“Under the King’s Chamber” descends into the ancient tunnels beneath the Great Pyramid — a space where sound thickens, time folds, and the body becomes acutely aware of stone. This mixed-media collage reconstructs that subterranean encounter not through historical illustration, but through sensory memory: the pressurized silence, the soft echo of air against limestone, the weight of centuries suspended overhead.

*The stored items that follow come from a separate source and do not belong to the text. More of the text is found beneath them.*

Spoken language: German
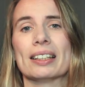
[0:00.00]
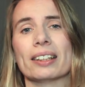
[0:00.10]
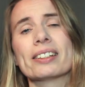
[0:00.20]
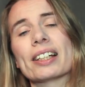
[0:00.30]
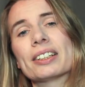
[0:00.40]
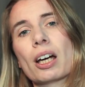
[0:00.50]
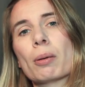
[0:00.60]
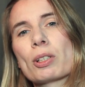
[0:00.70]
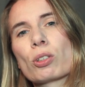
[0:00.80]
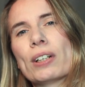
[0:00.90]
Dann seid ihr
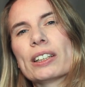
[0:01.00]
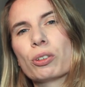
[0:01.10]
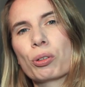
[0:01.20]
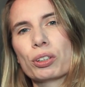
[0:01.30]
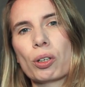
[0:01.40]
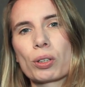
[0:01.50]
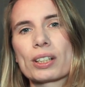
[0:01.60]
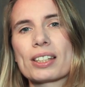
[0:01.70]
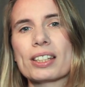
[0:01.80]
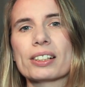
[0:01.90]
aber soweit und könnt auch
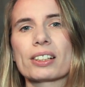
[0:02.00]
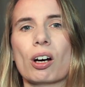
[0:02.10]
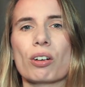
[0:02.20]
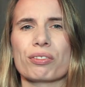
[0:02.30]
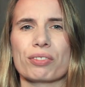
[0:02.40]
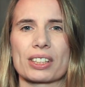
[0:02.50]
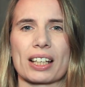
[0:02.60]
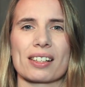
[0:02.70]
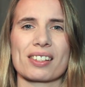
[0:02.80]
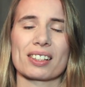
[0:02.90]
gezielt kaufen, wisst
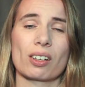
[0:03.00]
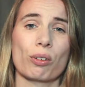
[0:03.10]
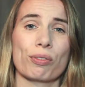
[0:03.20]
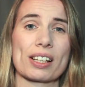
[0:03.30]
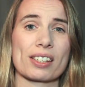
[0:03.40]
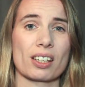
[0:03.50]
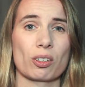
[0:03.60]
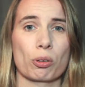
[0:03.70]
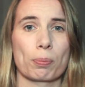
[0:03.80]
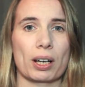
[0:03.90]
ganz genau, was ihr
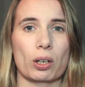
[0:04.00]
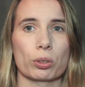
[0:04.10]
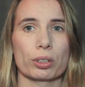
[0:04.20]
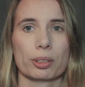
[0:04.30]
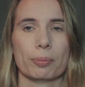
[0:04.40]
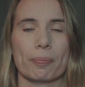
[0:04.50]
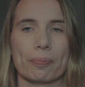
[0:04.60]
noch braucht.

The surface is built in geological strata: layered paper-mâché, weathered fragments, mineral pigment, and torn paper embedded like sediment. These textures mimic the architecture beneath Giza — tight passageways, carved angles, and the almost suffocating intimacy of moving through stone older than written history. The palette is intentionally muted: ochres, umbers, soft blacks, and earthen neutrals that recall dust, shadow, and the inner hush of the pyramid’s corridors.
For a neurodivergent mind, spaces like this are overwhelming in their stillness. Sensory information does not fade; it reverberates. Every vibration becomes a pulse. Every shadow becomes a contour. Every surface becomes a memory. This work archives that experience — the hyper-awareness, the heaviness, the awe — translating the physicality of the tunnels into emotional architecture.

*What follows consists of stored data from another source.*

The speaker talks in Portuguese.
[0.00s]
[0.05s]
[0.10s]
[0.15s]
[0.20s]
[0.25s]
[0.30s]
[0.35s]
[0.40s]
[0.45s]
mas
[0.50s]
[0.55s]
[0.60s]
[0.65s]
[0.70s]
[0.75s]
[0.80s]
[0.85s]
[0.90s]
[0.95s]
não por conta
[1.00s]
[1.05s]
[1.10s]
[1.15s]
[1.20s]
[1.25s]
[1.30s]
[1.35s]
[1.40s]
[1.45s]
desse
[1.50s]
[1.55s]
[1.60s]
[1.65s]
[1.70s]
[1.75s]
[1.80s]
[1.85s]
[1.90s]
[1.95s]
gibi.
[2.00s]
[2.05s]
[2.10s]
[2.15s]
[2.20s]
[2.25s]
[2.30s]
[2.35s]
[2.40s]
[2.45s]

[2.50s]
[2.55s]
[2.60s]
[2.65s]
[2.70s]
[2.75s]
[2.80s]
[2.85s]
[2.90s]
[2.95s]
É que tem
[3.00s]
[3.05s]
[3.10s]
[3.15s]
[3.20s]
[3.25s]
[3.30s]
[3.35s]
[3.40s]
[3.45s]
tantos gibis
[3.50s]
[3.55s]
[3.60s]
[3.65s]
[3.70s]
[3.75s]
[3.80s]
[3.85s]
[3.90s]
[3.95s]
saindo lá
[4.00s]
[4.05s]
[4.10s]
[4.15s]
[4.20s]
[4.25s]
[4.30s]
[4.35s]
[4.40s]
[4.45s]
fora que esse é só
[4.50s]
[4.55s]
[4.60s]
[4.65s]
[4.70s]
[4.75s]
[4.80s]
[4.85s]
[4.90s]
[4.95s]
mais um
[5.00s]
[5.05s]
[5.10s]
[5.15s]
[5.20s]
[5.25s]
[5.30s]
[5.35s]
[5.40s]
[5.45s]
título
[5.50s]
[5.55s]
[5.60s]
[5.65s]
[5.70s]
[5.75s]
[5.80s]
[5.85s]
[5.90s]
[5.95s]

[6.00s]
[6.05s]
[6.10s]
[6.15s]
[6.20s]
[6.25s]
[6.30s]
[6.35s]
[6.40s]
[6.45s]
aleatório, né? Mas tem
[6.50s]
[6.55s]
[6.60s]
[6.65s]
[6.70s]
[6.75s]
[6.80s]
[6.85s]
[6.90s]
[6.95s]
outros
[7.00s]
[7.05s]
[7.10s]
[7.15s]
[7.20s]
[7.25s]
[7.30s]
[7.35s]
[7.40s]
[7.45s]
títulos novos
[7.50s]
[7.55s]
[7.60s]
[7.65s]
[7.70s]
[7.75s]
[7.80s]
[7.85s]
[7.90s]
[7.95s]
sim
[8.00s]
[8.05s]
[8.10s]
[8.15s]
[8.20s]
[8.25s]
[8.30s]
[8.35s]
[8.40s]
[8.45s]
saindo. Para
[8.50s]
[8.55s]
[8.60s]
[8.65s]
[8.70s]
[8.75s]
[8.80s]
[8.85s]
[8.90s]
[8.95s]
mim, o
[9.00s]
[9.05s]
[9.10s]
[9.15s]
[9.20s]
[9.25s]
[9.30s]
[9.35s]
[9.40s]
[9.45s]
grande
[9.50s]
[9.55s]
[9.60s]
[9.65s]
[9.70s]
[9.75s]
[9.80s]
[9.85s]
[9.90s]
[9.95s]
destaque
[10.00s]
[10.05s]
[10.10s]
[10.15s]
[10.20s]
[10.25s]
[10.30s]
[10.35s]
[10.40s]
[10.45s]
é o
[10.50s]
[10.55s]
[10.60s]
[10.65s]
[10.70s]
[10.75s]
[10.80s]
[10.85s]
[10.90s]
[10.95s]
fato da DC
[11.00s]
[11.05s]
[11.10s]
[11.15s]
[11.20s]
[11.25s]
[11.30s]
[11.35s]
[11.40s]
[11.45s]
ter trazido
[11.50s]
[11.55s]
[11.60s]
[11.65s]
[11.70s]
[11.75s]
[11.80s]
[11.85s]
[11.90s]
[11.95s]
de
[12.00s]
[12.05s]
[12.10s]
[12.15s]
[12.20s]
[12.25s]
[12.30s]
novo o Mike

This piece is not about Egypt as tourists know it; it is about the intimate, interior encounter with deep time. Being “beneath” something physically massive. Feeling both ancient and small. The quiet terror and quiet transcendence of being in a place designed to hold the dead yet echoing with the heartbeat of the living.
As a cornerstone of the Sensory Archives series, “Under the King’s Chamber” expands the project’s geography into subterranean spaces — mapping not just cities, but thresholds, burial chambers, and interior worlds.